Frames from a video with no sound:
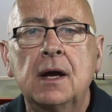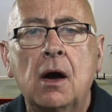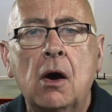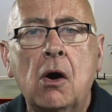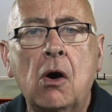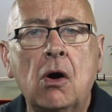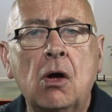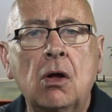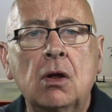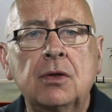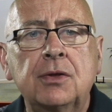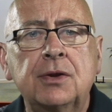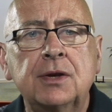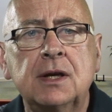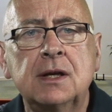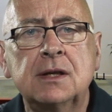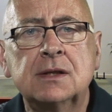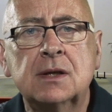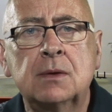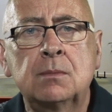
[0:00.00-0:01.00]
All
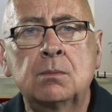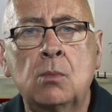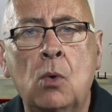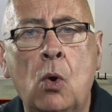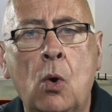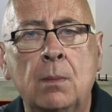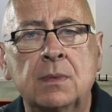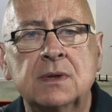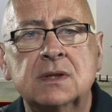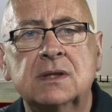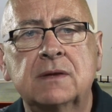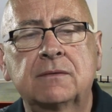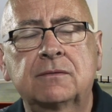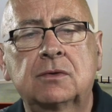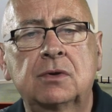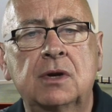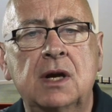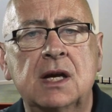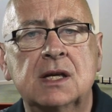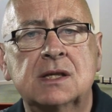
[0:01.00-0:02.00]
these are moments of
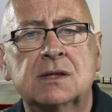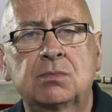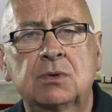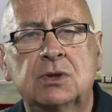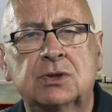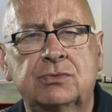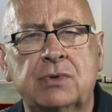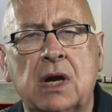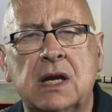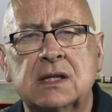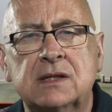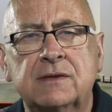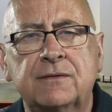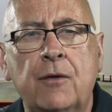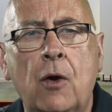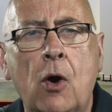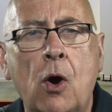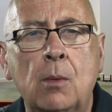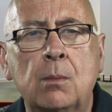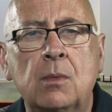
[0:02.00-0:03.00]
grace which
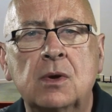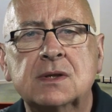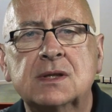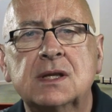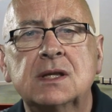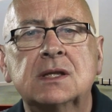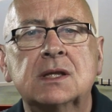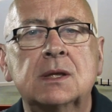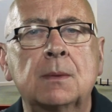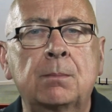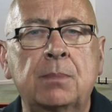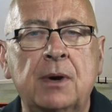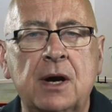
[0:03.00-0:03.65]
transform us into the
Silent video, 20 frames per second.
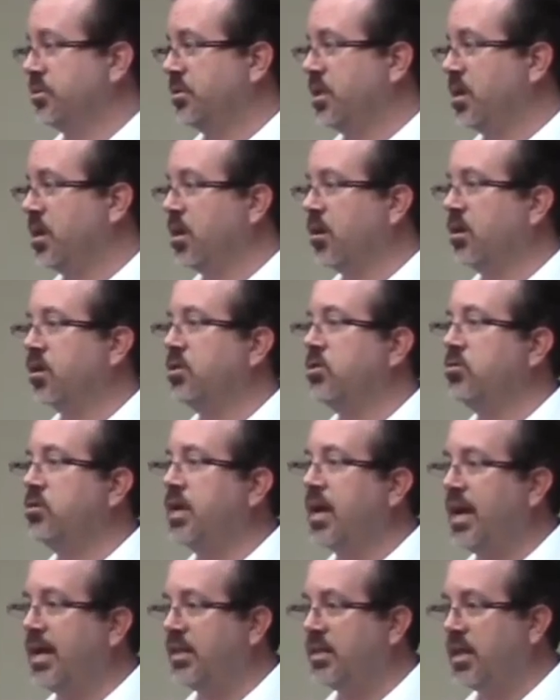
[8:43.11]
They are new
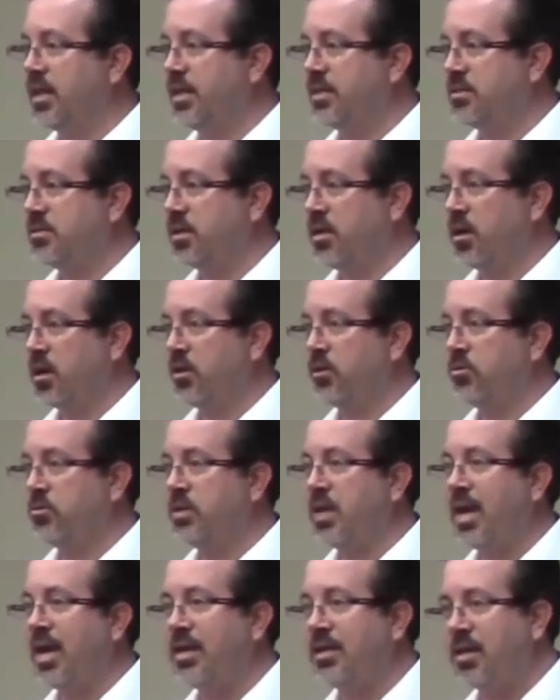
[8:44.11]
guidelines, they are
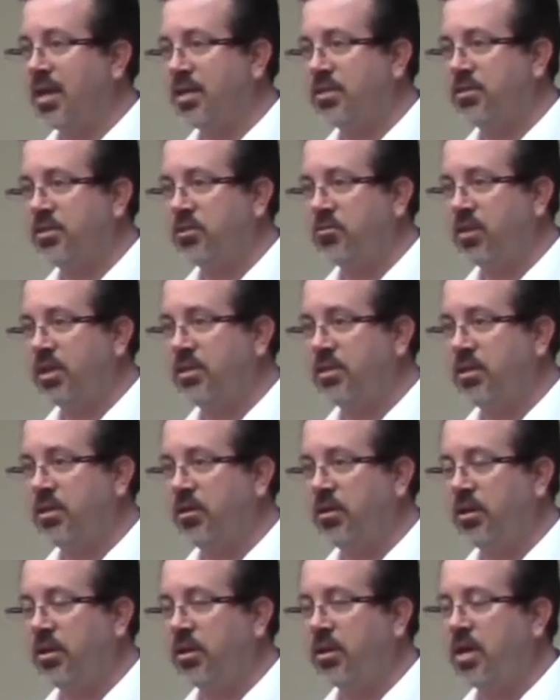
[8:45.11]
new diagnostic
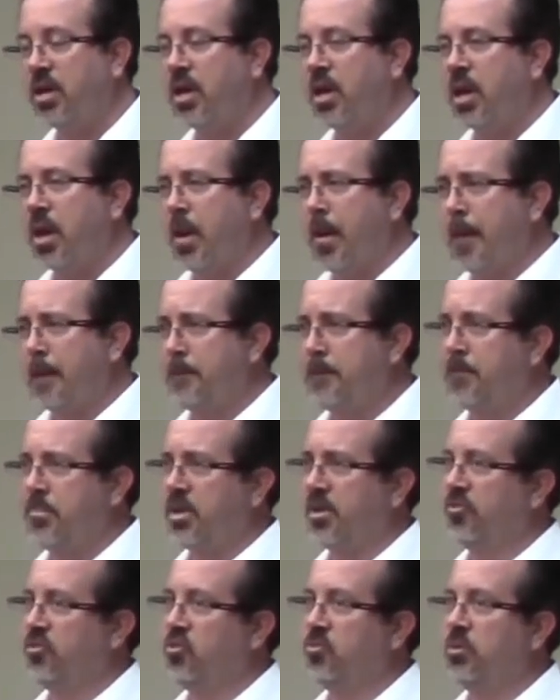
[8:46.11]
criteria,
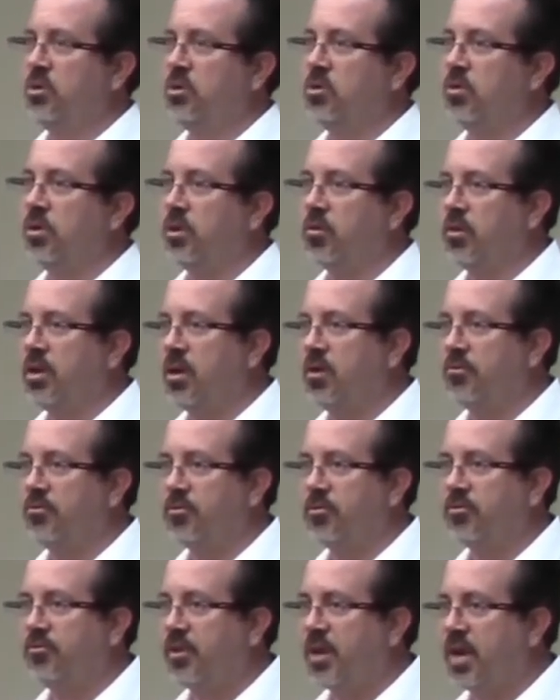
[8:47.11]
but if you've been going around
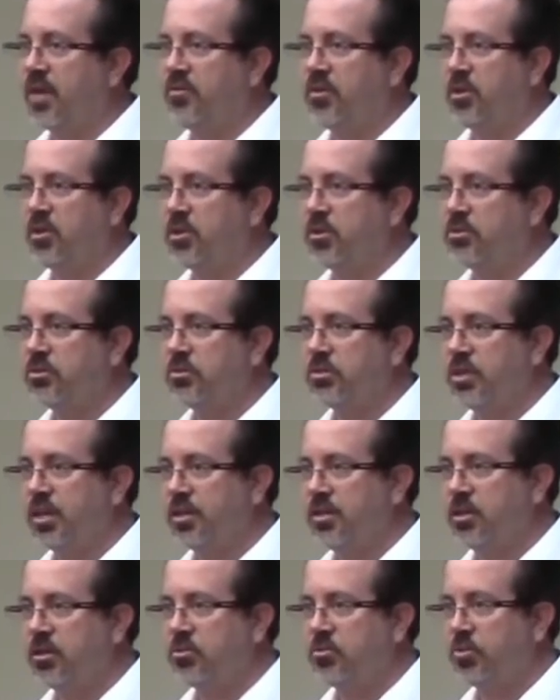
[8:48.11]
for 5 years or
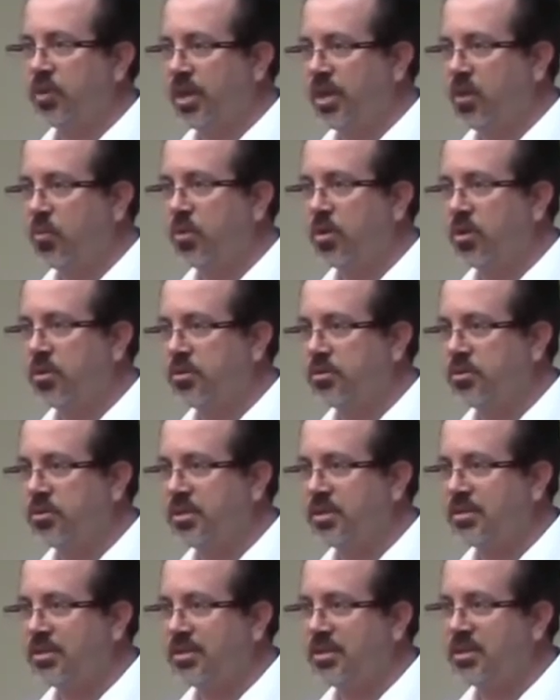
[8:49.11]
10 years with any one of those
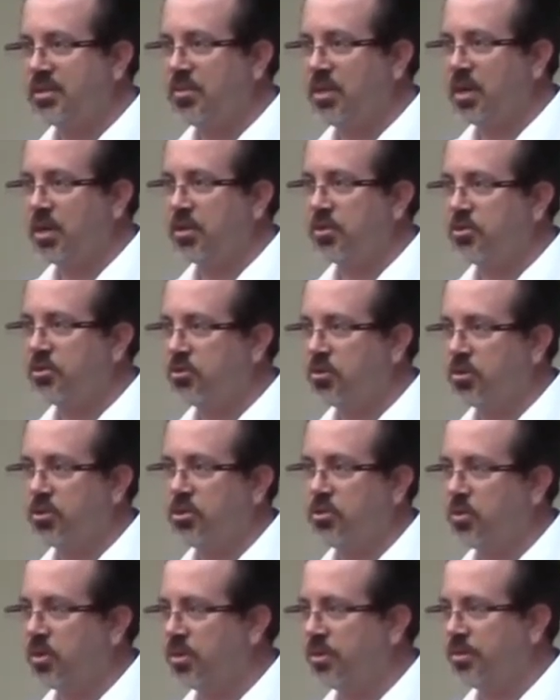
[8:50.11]
things, that doesn't mean I'm going to
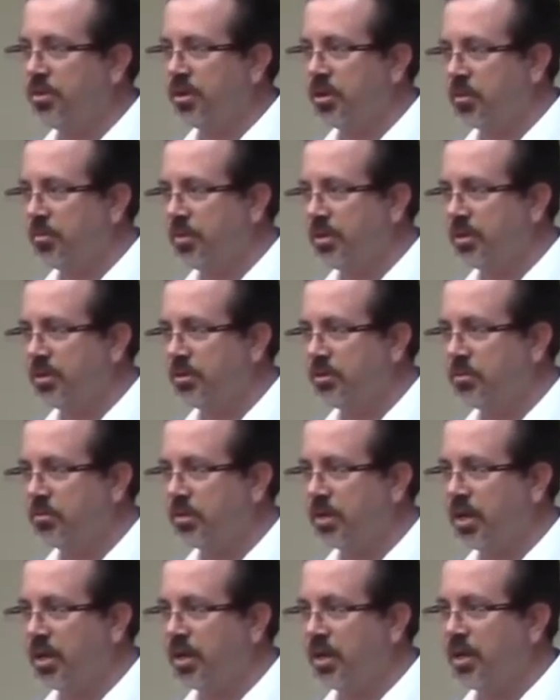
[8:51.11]
start you on therapy,
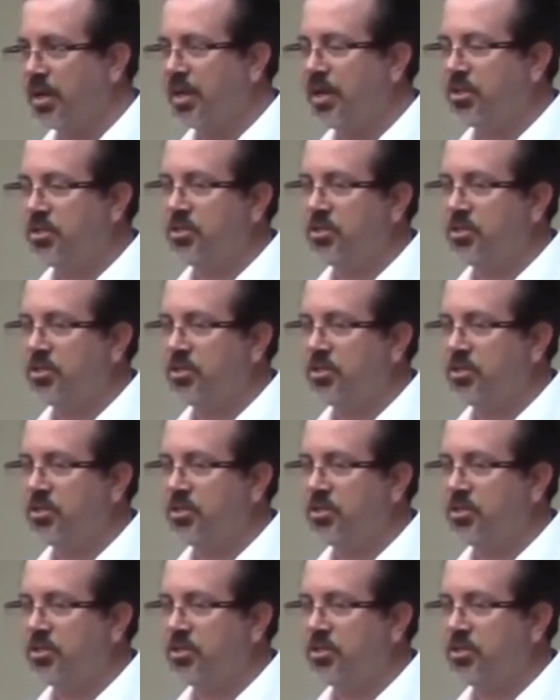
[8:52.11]
okay?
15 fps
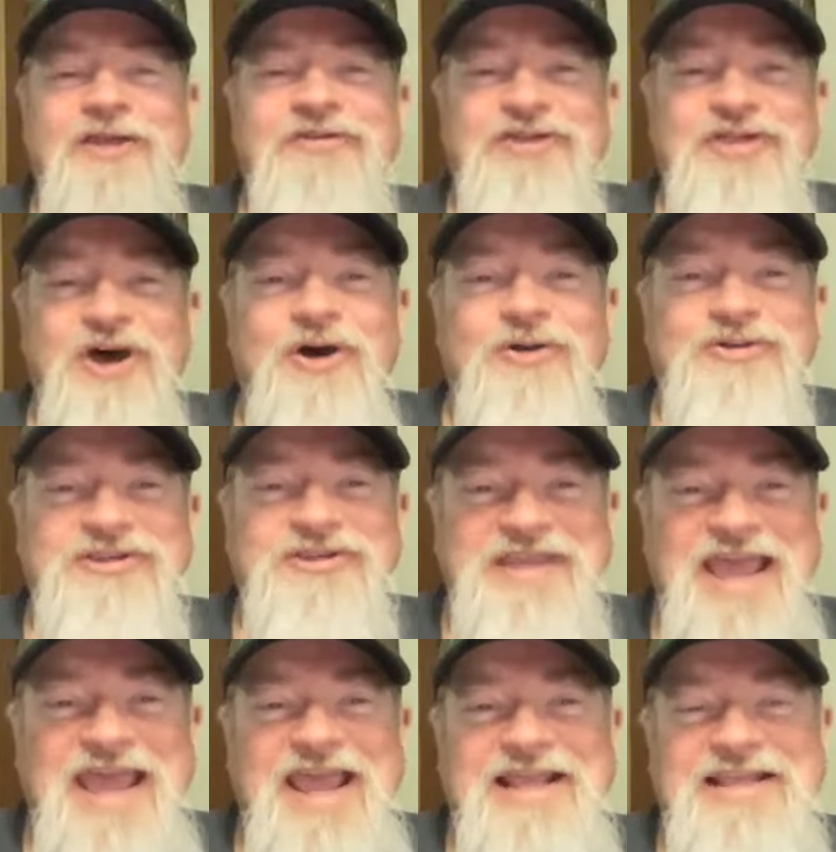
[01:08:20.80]
of those
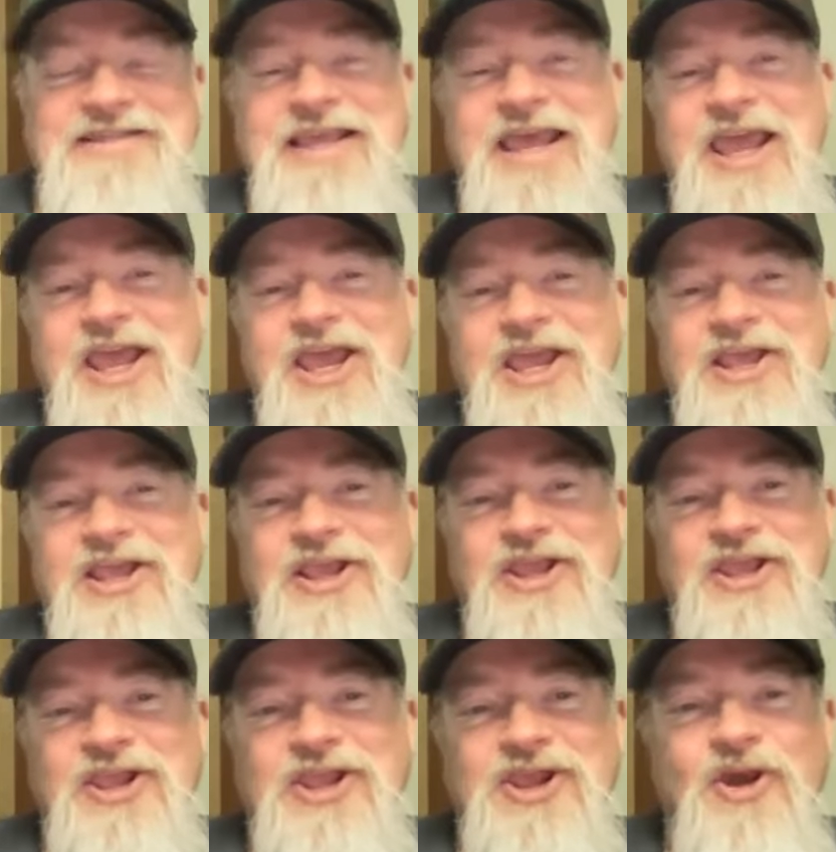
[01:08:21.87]
things,
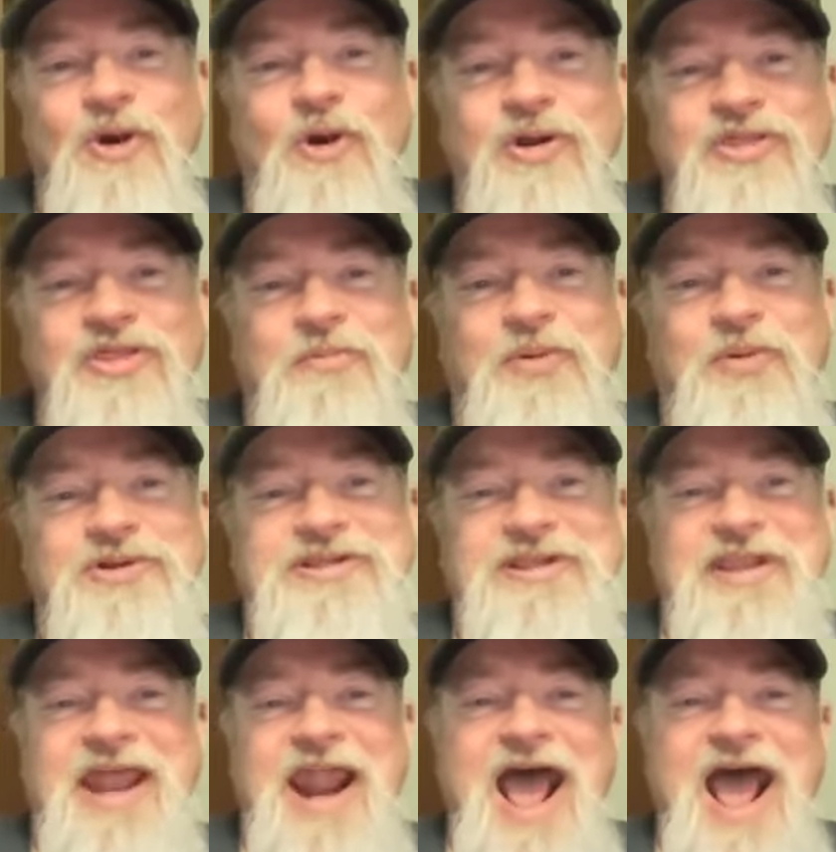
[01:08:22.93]
you're the person that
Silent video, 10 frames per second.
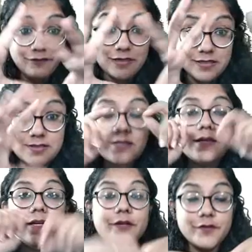is
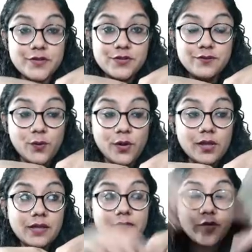First of all,
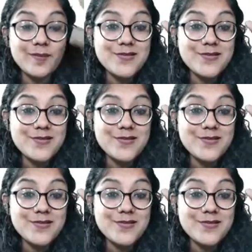from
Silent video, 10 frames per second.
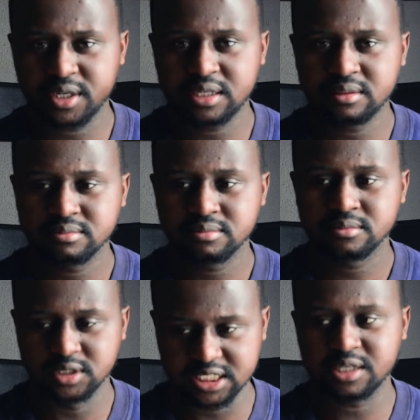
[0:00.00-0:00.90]
in,
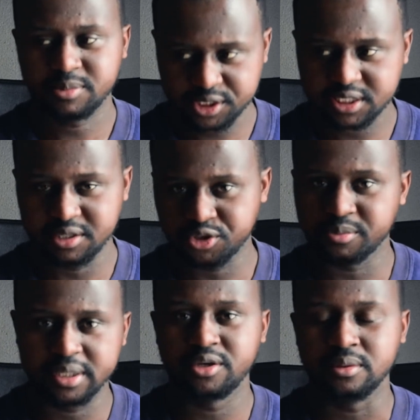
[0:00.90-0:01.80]
that's how much they should
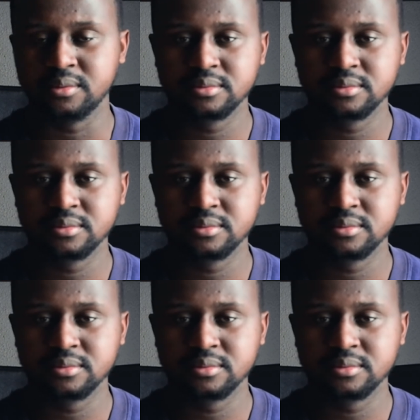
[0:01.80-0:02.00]
pay you,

= = = =

#### [Goal of the exercise]
Return all of the material above unchanged, minus its pictures.

#### [Reply to the task]
Frames from a video with no sound:
[0:00.00-0:01.00]
All
[0:01.00-0:02.00]
these are moments of
[0:02.00-0:03.00]
grace which
[0:03.00-0:03.65]
transform us into the
Silent video, 20 frames per second.
[8:43.11]
They are new
[8:44.11]
guidelines, they are
[8:45.11]
new diagnostic
[8:46.11]
criteria,
[8:47.11]
but if you've been going around
[8:48.11]
for 5 years or
[8:49.11]
10 years with any one of those
[8:50.11]
things, that doesn't mean I'm going to
[8:51.11]
start you on therapy,
[8:52.11]
okay?
15 fps
[01:08:20.80]
of those
[01:08:21.87]
things,
[01:08:22.93]
you're the person that
Silent video, 10 frames per second.
is
First of all,
from
Silent video, 10 frames per second.
[0:00.00-0:00.90]
in,
[0:00.90-0:01.80]
that's how much they should
[0:01.80-0:02.00]
pay you,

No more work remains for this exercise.